IS KABUL SIDING WITH RUSSIA AGAINST THE TAJIK RESISTANCE?

Publication: Monitor Volume: 2 Issue: 2

Afghan troops loyal to the Kabul government detained December 25 a group of Tajik resistance fighters subordinate to field commander Nazim Karimov. They were held for one day after firing mortars and grenade launchers on a Russian border guard post from just inside Afghan territory. According to a spokesman for the Russian border troop command in Tajikistan, the action of Afghan troops was part of a plan for "joint measures by Afghan and Russian border troops to stabilize the situation on the Tajik-Afghan border." On a visit to Dushanbe December 21, Russian border troop commander Army General Andrei Nikolaev urged Tajik president Emomali Rakhmonov to cooperate with the Kabul Afghan government and its authorities in border areas opposite Tajikistan. Earlier in December, Afghan authorities in the border area handed over a group of Tajik resistance fighters who had killed several Russian border guards in a single cross-border attack. (16)

The two actions of Afghan authorities are the first known cases of cooperation between Kabul troops and the Russian military against the Tajik resistance. Remarks by Nikolaev and the border troops spokesman suggest that the Russian side, and not its Dushanbe proteges, seeks rapprochement with Kabul. Moscow has signaled a clear preference for the Kabul government, dominated by ethnic Tajiks, over its more strictly religious and predominantly Pushtun antagonist, Taliban. Tajik president Rakhmonov had himself made an overture to Kabul, publicly describing president Burhanuddin Rabbani last month as "father of Tajiks" and Dushanbe as the "capital of all Tajiks."

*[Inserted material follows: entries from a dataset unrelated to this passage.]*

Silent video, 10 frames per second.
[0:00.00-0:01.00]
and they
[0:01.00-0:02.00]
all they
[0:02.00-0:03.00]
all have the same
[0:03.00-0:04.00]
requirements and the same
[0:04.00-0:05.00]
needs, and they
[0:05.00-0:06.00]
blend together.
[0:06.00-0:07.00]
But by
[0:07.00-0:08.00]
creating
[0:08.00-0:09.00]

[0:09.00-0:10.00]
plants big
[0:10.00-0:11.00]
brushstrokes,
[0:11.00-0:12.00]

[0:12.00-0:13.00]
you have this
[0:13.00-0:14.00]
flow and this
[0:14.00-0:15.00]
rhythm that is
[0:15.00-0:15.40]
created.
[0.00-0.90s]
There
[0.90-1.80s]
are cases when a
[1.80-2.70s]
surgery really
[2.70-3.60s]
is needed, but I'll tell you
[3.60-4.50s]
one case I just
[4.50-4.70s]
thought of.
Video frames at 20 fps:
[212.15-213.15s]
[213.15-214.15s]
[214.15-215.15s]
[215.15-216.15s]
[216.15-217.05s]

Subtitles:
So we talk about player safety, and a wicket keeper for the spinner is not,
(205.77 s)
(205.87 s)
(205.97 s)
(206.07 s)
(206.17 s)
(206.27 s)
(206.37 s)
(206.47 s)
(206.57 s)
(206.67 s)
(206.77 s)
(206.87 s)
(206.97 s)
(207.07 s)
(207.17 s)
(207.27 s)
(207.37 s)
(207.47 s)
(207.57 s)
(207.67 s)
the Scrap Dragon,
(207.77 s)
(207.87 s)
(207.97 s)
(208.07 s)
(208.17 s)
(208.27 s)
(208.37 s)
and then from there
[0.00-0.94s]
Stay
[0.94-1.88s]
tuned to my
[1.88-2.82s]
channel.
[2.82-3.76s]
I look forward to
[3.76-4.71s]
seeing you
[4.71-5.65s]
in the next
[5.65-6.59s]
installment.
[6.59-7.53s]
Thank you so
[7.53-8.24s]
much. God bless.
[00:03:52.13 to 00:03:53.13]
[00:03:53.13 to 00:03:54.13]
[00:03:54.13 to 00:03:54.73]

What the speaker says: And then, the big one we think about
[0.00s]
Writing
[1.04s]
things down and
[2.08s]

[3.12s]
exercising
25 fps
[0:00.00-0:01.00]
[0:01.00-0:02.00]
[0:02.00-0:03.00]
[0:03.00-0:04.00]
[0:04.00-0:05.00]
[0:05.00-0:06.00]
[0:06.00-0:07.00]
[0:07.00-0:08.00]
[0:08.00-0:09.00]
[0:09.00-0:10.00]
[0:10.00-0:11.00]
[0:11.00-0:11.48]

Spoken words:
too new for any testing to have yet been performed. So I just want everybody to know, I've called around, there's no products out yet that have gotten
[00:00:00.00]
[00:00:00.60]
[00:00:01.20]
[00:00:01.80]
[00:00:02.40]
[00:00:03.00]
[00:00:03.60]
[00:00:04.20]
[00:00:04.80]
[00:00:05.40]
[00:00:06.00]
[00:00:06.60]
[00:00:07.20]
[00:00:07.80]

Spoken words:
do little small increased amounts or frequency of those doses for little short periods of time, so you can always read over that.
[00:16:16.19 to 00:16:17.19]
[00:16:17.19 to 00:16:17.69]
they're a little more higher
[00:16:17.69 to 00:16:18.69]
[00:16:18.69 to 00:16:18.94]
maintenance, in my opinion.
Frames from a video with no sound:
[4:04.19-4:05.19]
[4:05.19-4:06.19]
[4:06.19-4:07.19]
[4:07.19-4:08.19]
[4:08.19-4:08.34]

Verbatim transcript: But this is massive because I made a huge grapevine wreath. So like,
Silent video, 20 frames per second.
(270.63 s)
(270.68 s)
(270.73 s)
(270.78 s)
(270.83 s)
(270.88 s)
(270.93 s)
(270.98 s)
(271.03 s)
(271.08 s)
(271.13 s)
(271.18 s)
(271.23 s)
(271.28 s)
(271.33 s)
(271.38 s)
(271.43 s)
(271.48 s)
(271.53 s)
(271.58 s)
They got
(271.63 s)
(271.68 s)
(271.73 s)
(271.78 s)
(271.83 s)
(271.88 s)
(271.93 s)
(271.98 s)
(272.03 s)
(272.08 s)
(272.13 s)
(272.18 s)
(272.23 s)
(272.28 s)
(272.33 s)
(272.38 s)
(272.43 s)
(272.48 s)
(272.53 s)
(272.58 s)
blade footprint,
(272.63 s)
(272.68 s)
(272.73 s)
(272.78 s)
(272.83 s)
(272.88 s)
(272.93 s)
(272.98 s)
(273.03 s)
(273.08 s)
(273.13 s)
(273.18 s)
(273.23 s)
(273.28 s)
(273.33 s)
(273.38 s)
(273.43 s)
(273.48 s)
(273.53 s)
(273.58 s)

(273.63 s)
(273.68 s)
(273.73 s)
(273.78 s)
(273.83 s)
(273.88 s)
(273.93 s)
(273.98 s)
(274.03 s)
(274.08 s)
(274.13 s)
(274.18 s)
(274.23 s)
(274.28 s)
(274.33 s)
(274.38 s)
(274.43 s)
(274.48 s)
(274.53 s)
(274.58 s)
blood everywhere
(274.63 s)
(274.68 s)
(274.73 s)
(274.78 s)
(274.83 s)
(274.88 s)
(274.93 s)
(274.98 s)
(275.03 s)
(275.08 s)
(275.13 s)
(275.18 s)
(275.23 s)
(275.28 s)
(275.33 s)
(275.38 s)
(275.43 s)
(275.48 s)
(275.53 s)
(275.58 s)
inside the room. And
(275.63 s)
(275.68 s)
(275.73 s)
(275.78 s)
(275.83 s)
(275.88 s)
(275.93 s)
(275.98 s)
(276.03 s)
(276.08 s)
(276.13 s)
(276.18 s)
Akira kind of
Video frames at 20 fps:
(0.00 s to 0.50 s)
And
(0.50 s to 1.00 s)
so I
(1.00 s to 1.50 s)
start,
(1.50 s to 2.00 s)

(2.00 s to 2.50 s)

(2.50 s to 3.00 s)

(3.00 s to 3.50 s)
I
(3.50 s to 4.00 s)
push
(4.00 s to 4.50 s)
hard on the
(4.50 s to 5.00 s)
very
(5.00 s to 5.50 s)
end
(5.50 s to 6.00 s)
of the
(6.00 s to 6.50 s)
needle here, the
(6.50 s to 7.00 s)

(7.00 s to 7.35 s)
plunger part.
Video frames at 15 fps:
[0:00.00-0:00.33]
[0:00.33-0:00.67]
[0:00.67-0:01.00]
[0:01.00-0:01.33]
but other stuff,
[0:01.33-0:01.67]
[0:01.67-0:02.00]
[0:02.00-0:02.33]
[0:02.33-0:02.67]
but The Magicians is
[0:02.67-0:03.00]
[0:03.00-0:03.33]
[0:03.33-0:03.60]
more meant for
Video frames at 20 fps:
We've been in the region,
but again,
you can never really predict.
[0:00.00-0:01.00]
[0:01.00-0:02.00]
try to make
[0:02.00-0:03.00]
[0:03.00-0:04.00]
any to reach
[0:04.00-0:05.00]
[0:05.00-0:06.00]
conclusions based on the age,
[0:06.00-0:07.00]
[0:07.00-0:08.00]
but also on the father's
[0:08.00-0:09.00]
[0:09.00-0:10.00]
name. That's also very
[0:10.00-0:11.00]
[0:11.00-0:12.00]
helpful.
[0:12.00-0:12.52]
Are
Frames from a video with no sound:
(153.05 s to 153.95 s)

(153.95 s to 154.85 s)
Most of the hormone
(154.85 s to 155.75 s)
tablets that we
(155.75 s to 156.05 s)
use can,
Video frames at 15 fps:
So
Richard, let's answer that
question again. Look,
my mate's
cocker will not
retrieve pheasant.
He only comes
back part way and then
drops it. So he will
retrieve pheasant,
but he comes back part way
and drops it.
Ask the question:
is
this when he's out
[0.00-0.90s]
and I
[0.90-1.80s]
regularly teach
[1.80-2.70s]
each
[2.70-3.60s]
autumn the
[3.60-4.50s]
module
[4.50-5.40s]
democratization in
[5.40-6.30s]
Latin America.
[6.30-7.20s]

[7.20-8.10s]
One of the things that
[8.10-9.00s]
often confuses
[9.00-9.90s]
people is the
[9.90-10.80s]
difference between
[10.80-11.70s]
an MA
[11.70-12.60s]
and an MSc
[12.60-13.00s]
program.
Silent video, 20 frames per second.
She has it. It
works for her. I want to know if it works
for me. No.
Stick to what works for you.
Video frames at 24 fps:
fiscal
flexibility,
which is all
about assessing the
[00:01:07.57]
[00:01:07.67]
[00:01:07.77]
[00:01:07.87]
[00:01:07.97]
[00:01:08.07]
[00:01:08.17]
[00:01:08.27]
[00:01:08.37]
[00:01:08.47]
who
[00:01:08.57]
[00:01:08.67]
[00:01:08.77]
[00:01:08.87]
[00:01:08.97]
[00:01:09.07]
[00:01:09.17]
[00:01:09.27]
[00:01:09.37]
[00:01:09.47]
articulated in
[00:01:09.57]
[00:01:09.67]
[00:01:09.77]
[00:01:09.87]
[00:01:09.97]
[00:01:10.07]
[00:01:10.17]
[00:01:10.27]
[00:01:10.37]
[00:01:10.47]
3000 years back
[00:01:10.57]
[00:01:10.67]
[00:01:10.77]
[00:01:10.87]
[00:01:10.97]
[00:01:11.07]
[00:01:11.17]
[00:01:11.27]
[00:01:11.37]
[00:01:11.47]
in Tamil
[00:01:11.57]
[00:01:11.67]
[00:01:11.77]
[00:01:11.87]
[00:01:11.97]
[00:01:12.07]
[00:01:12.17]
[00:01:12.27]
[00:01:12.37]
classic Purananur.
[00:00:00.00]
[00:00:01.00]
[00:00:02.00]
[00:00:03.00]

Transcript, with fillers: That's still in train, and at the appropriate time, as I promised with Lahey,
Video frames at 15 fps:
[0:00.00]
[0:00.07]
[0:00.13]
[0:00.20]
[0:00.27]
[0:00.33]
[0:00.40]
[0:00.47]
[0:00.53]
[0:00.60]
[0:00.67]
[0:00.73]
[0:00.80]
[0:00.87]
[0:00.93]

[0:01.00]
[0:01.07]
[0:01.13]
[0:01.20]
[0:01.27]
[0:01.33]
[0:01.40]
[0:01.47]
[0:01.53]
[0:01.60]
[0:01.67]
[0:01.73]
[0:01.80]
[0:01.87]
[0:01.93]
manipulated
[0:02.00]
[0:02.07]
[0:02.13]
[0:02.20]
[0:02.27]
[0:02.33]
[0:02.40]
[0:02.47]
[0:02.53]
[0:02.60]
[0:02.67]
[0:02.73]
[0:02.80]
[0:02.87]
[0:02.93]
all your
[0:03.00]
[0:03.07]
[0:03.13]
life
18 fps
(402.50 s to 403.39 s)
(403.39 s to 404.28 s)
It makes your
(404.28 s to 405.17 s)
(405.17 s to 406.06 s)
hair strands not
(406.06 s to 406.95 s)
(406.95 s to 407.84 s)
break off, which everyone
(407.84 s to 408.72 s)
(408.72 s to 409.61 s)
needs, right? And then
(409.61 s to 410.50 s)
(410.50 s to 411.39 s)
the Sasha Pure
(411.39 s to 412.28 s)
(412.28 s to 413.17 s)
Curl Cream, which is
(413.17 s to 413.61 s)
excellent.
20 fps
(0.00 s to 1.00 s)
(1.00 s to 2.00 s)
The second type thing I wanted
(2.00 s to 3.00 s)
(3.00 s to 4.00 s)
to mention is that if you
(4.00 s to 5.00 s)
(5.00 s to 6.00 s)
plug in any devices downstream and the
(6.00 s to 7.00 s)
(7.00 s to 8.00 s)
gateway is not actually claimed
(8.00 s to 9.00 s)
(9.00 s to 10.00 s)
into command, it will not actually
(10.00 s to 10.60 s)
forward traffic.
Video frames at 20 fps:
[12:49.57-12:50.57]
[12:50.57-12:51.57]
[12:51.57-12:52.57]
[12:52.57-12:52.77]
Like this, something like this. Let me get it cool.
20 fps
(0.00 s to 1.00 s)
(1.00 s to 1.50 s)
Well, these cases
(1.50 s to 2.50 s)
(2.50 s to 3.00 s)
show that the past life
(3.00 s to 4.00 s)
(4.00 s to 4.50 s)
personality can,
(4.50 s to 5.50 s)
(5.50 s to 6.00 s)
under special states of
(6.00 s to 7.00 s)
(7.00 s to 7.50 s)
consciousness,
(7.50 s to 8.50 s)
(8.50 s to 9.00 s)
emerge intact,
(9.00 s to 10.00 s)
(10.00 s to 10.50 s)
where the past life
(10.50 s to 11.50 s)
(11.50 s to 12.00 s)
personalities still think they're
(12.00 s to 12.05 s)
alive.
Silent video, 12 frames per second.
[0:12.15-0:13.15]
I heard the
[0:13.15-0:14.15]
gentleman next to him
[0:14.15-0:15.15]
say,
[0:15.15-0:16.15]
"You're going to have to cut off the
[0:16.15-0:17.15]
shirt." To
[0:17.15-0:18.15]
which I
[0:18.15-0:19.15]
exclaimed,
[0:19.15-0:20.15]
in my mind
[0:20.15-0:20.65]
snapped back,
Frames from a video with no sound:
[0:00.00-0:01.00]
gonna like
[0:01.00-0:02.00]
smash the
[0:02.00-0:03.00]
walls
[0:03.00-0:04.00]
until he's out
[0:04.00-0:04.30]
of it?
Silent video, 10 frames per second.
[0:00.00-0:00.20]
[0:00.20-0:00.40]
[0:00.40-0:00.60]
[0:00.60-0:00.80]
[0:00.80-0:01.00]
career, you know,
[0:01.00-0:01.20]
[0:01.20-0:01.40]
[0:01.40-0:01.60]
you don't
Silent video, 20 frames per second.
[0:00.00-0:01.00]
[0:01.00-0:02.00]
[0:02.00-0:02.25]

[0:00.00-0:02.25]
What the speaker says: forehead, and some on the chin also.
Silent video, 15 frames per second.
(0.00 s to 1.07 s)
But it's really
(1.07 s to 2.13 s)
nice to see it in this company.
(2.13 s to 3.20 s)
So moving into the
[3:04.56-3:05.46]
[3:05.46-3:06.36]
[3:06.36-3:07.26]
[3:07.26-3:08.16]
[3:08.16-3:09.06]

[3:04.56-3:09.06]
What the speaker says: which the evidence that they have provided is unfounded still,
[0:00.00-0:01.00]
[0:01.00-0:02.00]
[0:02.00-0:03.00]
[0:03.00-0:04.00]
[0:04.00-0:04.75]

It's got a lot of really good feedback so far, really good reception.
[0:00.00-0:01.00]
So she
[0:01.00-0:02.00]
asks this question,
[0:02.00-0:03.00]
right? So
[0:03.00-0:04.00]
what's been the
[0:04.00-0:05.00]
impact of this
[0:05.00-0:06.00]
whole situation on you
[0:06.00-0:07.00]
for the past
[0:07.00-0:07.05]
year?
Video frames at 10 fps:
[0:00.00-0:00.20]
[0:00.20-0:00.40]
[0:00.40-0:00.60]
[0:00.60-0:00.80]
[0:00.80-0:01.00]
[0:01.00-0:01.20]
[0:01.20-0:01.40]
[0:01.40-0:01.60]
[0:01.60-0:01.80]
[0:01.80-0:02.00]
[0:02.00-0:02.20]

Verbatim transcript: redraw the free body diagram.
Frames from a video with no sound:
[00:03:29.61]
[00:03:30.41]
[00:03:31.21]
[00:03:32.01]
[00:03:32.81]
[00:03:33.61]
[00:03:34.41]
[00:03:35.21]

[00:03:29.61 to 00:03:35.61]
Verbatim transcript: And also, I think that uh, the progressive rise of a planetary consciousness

Rabbani and his chief military commander and fellow-Tajik, Akhmad Shah-Massud, share a long record of struggle against the Soviet occupation of Afghanistan. Nevertheless, the two men may find themselves pushed into limited cooperation with Russia and Dushanbe by pressure from Taliban. Restrictions on the use of Afghan territory for staging cross-border raids would simultaneously deal the Tajik resistance a severe blow, relieve pressure on Russian troops, enable Dushanbe to stonewall any power-sharing arrangements, reduce the significance of inter-Tajik negotiations, and increase the influence of Iran on the Tajik opposition.